_What to work on:_
Although the entries hold pictures, only their words are printed back, exactly as given.

_Source information:_
◇ ◇ ◇ ◇ ◇

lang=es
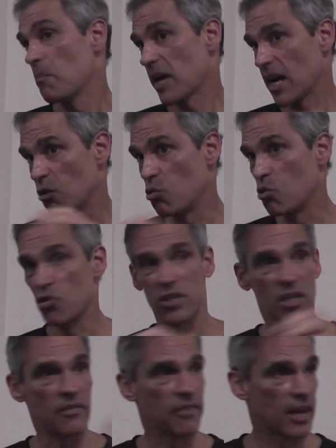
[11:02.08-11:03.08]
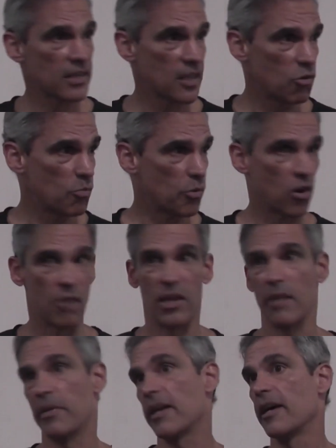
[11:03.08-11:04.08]
Para algunos se disfraza en un problema
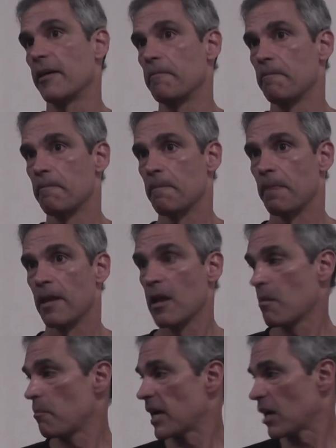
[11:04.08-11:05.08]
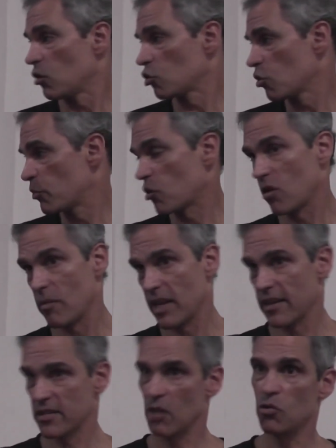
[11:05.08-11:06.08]
de pareja, para otros problema
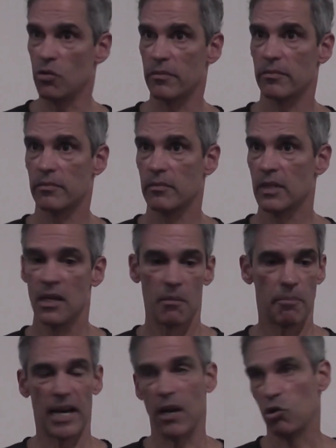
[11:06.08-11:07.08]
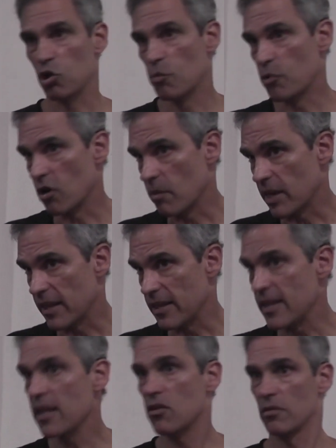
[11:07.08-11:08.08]
de salud, para otros problema de
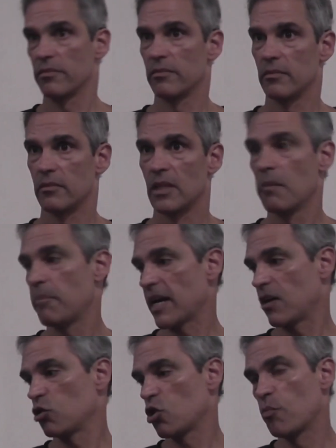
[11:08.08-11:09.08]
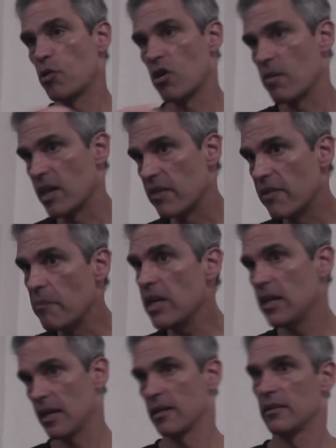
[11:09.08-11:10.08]
dinero, para otros problema de
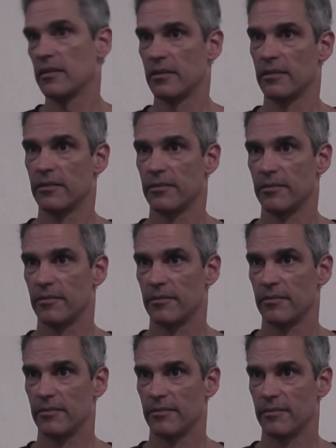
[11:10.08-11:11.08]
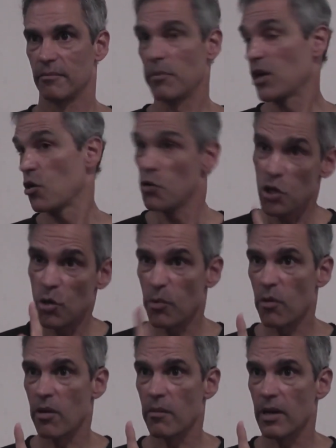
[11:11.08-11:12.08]
familia. Pero el único
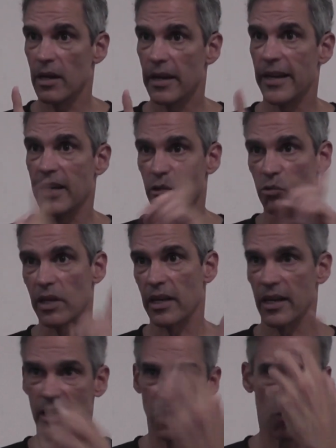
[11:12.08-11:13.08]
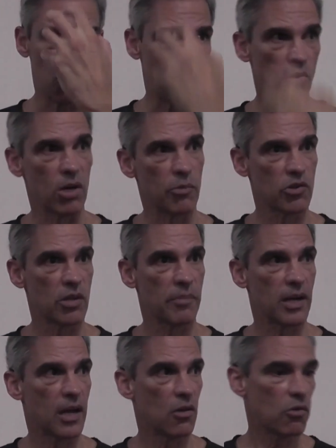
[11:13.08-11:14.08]
problema es que tú te crees que eres un cuerpo
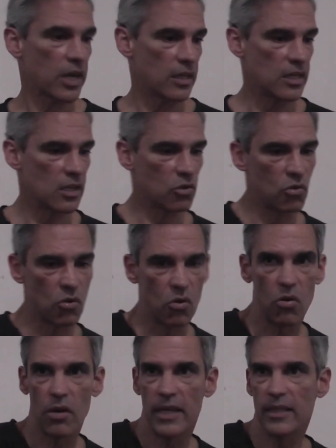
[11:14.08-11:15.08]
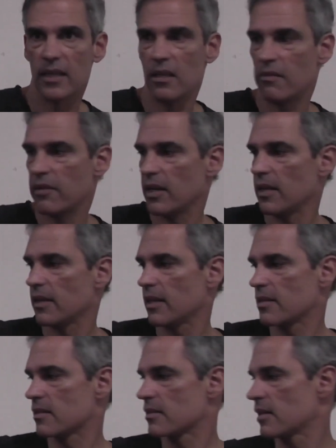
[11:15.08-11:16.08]
separado que tiene todas estas
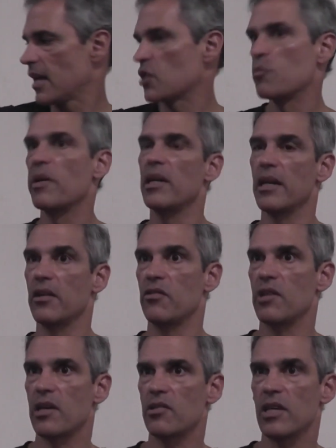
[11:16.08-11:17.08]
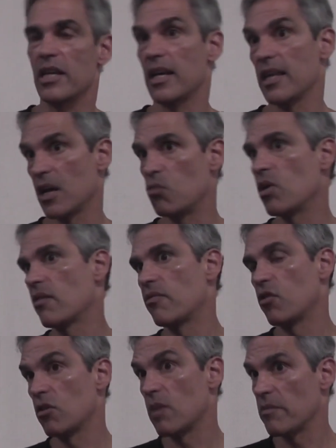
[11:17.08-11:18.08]
diferentes experiencias y que de alguna
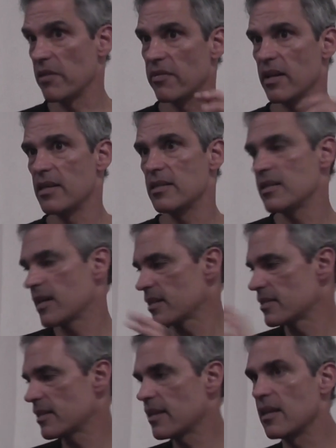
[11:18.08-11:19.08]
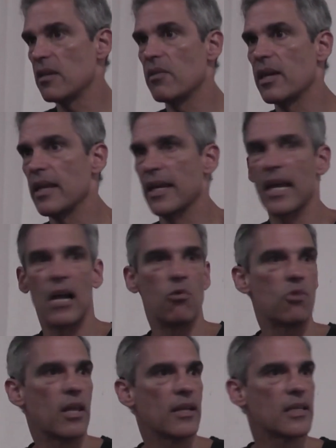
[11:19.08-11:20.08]
forma mi felicidad se deriva de que
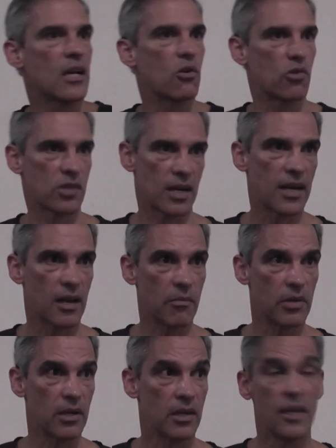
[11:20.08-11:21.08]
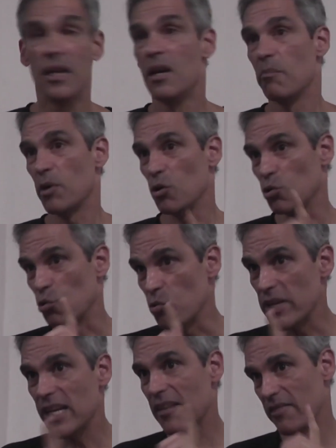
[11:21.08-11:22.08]
alguna de estas cosas cambie. Pero tu
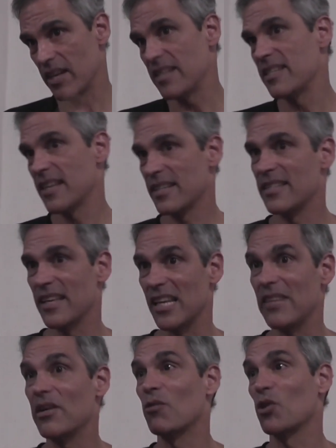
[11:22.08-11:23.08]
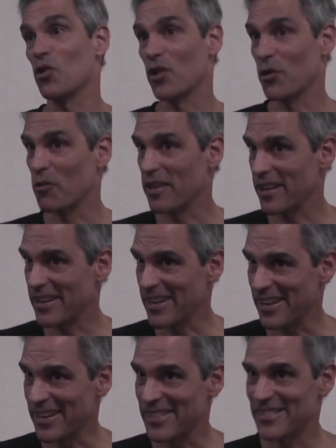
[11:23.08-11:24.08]
única felicidad se deriva cuando recuerdas
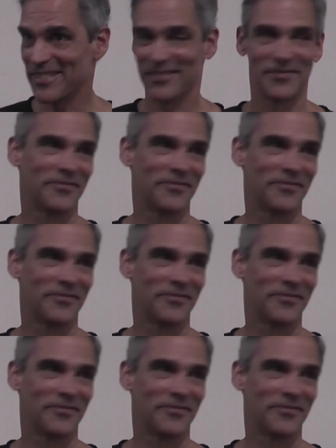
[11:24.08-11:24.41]
quién eres.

◇ ◇ ◇ ◇ ◇

_Solved problem:_
lang=es
[11:02.08-11:03.08]
[11:03.08-11:04.08]
Para algunos se disfraza en un problema
[11:04.08-11:05.08]
[11:05.08-11:06.08]
de pareja, para otros problema
[11:06.08-11:07.08]
[11:07.08-11:08.08]
de salud, para otros problema de
[11:08.08-11:09.08]
[11:09.08-11:10.08]
dinero, para otros problema de
[11:10.08-11:11.08]
[11:11.08-11:12.08]
familia. Pero el único
[11:12.08-11:13.08]
[11:13.08-11:14.08]
problema es que tú te crees que eres un cuerpo
[11:14.08-11:15.08]
[11:15.08-11:16.08]
separado que tiene todas estas
[11:16.08-11:17.08]
[11:17.08-11:18.08]
diferentes experiencias y que de alguna
[11:18.08-11:19.08]
[11:19.08-11:20.08]
forma mi felicidad se deriva de que
[11:20.08-11:21.08]
[11:21.08-11:22.08]
alguna de estas cosas cambie. Pero tu
[11:22.08-11:23.08]
[11:23.08-11:24.08]
única felicidad se deriva cuando recuerdas
[11:24.08-11:24.41]
quién eres.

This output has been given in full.